First-order Markov chain describing a rat behavior in the elevated plus-maze. It does well qualitatively, not so great quantitatively. It has a sample size of 63 rodents.


  • Suggested that since both previous models simulated the rat using sequential probabilistic processes, they could also use Markov Chains.
  • Markov Chains: the behavior of the system is described with a set of discrete states. Time is also discrete. The state in a given time is dependent on the previous k states and has a specific probability. A first-order Markov Chain depends only on the current state. It is also called “homogeneous” if the transition probability does not depend on time.
  • Sought to define the rodent behavior using first-order homogeneous Markov chains.
  • Sample of 63 rats. 27 in the control group, 26 on anxiolytic drugs, and 10 on anxiogenic.
  • Divided the maze into 11 squares. One in the center, five in each arm. What is considered as two open arms by other researchers, here is a “longer” one open arm. The same applies to the closed arm. The idea is to remove the number of states and complexity from something that’s not the goal of the research.
  • Auto-transitions – go to the same state from one time unit to the other – are forbidden, since the representation intends to model the transition between squares.
  • Markov Chain states: 1-5 open arms, 7-11 closed arms, and 6 center.
  • The transition is considered a Bernoulli trial: only two possible outcomes. The state can change to the state to the right – probability p – or to the left – probability p-1.
  • Stochastic matrix (pij):
    • pij = nij / nj, where i, j = 1, 2… 11, i ≠ j
    • ni = {j=1, 11} ∑ nij (i ≠ j)
  • Stationary probabilities (π):
    • π = πP
  • Stationary probabilities (π) can be calculated in two ways:
    • Solve {i=1, 11} ∑ πi = 1; or
    • Pn = P × P × P × P × … × P (n times)
    • They used both and considered n=30 to give a good-enough estimate. So they used the second option.
  • Results show that rats under anxiolytic drug don’t have a preference for a square. Suggests that such drugs smooth out the preference difference between fear and curiosity. “as in a symmetric random walk.”
  • Authors affirmed that it was already possible to describe rat’s behavior using only first-order Markov Chains. They say that preference between open and closed arms, and their transitions, seem to be simple enough for first-order. But exploratory patterns may be more complex.

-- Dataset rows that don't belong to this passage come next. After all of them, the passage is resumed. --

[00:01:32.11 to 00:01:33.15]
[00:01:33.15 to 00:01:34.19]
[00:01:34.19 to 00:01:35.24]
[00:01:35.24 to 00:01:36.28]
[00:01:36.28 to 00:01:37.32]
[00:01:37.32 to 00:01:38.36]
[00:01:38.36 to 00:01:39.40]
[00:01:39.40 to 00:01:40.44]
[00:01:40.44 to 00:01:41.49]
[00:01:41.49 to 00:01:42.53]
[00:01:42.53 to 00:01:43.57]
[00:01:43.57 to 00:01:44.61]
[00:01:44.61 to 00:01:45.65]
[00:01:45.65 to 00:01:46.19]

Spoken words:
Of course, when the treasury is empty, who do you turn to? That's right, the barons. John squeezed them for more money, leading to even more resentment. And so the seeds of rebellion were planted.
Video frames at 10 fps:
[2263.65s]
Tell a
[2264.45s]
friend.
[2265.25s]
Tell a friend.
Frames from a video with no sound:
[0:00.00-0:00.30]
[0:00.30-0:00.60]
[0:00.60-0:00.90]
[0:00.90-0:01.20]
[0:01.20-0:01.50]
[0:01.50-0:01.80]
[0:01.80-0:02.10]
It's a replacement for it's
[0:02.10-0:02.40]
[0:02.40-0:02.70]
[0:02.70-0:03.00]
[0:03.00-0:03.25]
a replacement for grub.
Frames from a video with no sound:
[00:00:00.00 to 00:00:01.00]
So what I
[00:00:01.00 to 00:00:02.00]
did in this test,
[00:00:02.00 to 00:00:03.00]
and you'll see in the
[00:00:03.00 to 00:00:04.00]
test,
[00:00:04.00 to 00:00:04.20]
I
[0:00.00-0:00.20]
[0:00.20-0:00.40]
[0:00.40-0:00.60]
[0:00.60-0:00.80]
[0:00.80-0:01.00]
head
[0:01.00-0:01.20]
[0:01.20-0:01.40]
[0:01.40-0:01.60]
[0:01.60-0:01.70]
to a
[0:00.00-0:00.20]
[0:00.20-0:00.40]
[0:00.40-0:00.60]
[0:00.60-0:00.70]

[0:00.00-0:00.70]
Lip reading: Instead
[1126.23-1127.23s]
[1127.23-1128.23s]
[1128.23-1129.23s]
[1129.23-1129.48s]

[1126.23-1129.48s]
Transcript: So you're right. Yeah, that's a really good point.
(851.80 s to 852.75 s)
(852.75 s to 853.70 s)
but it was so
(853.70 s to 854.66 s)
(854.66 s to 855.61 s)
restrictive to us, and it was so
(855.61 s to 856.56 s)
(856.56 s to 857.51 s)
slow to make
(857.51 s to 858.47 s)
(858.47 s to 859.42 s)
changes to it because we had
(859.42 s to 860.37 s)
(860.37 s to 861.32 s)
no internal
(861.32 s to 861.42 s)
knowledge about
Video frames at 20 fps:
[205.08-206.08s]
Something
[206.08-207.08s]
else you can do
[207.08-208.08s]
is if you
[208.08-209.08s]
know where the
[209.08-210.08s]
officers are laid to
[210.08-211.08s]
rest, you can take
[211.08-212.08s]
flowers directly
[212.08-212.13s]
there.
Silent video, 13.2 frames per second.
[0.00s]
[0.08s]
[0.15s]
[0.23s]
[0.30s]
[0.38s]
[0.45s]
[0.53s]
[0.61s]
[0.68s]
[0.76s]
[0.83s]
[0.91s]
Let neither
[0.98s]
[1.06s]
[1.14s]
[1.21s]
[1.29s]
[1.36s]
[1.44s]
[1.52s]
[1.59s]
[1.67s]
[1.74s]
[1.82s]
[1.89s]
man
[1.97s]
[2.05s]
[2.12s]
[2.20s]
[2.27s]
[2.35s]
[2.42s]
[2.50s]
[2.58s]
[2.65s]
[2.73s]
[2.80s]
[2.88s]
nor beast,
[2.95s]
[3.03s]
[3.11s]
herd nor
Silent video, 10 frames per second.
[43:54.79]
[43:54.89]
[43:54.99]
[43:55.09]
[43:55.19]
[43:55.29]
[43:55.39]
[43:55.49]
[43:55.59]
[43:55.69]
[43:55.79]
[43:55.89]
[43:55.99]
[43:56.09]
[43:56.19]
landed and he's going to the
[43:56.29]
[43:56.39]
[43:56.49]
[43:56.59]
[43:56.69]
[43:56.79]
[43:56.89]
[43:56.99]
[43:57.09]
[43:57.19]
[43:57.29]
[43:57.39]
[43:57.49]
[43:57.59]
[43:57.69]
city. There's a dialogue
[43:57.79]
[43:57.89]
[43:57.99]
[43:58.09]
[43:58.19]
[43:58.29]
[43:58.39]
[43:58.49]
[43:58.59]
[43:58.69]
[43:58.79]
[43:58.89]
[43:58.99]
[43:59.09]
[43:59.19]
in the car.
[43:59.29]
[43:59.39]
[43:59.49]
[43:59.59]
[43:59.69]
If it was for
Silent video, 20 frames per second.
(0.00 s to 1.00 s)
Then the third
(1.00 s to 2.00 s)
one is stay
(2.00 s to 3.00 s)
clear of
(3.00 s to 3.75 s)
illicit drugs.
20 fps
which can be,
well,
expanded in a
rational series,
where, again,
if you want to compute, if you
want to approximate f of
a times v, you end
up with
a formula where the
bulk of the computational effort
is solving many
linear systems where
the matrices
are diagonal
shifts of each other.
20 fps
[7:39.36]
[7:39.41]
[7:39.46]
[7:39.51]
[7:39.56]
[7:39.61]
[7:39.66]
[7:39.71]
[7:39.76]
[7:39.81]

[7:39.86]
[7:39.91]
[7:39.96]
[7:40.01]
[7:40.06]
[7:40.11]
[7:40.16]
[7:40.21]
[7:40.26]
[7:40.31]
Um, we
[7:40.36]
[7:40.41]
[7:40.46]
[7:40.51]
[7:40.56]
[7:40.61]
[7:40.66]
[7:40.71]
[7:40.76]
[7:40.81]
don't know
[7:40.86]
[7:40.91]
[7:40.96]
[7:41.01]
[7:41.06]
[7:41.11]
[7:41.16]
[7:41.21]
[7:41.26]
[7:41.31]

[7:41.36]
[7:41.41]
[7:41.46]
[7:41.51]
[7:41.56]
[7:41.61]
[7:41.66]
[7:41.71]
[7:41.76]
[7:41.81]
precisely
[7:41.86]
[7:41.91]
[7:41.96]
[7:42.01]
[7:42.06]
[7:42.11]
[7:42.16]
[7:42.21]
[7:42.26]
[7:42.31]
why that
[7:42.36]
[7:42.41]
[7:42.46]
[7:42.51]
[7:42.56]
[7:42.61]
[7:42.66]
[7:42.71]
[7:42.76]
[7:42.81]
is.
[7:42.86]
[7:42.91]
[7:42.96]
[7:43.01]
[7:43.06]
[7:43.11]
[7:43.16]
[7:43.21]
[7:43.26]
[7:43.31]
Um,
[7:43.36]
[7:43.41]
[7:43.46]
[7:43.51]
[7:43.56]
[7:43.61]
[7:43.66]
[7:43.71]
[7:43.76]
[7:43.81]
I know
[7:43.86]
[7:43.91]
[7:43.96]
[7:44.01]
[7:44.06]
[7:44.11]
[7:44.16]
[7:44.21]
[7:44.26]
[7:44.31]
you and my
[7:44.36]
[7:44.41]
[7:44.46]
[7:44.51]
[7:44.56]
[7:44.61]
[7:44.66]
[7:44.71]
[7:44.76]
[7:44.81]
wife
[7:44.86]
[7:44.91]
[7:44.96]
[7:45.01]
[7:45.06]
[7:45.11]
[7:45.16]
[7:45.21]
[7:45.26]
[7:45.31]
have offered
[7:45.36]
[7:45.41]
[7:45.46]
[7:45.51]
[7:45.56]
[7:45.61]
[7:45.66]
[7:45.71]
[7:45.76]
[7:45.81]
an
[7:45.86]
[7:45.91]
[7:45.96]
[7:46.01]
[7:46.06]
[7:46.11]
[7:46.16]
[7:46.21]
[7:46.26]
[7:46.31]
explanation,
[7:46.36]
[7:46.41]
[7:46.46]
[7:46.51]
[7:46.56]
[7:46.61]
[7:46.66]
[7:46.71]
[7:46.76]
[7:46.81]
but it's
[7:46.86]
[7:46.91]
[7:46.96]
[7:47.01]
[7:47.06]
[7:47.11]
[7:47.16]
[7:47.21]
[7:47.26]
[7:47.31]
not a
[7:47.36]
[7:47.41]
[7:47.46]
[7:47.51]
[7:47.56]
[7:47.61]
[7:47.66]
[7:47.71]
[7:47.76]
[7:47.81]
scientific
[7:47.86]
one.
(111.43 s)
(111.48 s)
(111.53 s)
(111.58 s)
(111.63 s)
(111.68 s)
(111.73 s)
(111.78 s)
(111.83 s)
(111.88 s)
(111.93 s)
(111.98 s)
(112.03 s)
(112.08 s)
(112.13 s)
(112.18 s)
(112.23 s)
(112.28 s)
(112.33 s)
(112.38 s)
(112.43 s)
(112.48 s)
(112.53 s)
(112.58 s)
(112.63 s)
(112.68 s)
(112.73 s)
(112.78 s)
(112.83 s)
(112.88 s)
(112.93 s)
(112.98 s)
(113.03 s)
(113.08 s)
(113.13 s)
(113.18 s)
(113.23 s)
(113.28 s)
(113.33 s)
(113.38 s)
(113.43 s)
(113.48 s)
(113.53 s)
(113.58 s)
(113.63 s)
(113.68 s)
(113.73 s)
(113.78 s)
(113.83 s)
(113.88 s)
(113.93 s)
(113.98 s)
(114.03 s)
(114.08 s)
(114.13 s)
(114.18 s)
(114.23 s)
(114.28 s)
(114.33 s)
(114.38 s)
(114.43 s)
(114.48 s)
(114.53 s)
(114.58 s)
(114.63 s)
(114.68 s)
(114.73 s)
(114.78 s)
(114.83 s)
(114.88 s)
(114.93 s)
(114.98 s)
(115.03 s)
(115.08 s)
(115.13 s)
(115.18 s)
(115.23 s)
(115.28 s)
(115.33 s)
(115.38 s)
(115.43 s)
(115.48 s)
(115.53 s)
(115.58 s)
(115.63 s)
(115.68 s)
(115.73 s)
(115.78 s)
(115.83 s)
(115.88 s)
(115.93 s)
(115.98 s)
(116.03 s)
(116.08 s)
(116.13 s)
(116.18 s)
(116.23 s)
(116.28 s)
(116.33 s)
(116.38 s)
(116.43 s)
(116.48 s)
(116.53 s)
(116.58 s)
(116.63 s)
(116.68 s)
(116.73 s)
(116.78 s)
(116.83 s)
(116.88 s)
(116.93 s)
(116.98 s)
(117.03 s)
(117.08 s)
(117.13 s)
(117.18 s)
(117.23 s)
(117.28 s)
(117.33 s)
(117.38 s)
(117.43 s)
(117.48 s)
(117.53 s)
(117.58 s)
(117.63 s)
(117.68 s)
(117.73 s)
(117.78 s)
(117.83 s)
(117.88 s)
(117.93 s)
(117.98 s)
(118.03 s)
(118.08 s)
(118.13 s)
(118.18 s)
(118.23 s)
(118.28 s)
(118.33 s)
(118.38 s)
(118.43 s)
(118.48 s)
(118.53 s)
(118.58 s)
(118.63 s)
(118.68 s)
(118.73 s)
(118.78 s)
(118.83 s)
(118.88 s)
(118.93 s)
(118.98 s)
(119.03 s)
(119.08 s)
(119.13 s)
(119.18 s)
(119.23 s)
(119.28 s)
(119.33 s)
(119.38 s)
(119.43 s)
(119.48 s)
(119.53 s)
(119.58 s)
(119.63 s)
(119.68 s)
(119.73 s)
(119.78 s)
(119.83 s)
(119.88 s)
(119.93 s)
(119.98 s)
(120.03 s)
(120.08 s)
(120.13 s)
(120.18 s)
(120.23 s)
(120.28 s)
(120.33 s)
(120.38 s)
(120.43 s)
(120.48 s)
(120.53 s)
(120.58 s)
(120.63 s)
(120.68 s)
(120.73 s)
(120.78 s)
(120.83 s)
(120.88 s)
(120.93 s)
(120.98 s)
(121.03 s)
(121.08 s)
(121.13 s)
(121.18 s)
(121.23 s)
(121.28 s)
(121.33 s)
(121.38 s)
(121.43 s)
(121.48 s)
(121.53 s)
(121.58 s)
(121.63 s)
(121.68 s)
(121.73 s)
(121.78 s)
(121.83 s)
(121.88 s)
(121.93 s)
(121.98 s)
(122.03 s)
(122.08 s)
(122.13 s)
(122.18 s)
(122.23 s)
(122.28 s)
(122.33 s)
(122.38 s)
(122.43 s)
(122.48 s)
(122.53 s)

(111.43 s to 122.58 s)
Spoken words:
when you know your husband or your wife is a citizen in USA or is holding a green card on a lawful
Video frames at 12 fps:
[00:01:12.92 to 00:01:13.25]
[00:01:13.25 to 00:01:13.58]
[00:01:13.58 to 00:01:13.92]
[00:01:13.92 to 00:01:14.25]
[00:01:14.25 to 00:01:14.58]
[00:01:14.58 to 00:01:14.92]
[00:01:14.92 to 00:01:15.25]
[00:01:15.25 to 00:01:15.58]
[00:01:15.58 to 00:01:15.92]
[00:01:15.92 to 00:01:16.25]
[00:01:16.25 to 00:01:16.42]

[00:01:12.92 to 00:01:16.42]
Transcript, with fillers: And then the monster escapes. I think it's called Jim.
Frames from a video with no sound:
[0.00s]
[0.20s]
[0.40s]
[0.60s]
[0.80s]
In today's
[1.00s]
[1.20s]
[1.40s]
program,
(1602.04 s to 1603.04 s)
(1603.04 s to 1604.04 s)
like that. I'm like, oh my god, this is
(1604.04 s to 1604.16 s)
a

  • Claimed that it’s possible to tell if an unknown drug has real anxiolytic or anxiogenic effects using the models.
  • Qualitatively good, quantitatively not so much.


  • Considering the scope of the paper, explains considerably well Markov Chains and how to interpret the results.
  • Why using only first-order Markov Chains if the assumption – included in previous researches – is that the action depends on past actions, like an inertial movement? An experiment could be to try to reproduce it using more previous actions.
  • Although much more understandable than last times I read about Markov Chains, it isn’t completely clear how to solve the matrices. Also, if there are other ways of representing or solving the chain problem.
  • It could be interesting to also test with a more significant number of squares/states and allow auto-transitions, by measuring a transition in a time unit such as 1 second. It could improve results.
  • Would it be possible to design a Markov Chain that also considers behavioral actions such as grooming?
  • Based on my current readings, it is the research using the larger sample size so far: n=63. Would it have a specific reason for them to have a larger sample size, while others don’t have?